START Study material
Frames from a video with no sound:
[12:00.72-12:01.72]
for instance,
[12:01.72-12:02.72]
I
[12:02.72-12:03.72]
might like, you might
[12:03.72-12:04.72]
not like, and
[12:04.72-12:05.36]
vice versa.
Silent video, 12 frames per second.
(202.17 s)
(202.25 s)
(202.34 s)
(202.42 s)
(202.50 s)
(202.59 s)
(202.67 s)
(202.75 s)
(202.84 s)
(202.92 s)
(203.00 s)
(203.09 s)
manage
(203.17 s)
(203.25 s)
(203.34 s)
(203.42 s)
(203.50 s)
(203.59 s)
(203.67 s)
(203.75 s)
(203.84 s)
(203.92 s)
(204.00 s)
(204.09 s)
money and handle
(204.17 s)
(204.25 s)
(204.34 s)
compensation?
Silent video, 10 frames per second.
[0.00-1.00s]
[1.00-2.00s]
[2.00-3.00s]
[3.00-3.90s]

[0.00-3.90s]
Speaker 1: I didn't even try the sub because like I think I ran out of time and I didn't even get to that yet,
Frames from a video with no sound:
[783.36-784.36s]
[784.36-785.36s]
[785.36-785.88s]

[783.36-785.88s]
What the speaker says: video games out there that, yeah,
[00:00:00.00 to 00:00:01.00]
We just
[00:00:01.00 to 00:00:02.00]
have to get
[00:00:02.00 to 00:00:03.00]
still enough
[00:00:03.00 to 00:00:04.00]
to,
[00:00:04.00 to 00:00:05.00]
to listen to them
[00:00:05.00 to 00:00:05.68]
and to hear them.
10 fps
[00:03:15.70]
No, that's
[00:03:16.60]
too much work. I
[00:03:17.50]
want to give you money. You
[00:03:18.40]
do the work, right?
END Study material
◆ About this exercise: In the records above, find every line with the word "second" and copy it.

◆ Exercise result:
Silent video, 12 frames per second.
Silent video, 10 frames per second.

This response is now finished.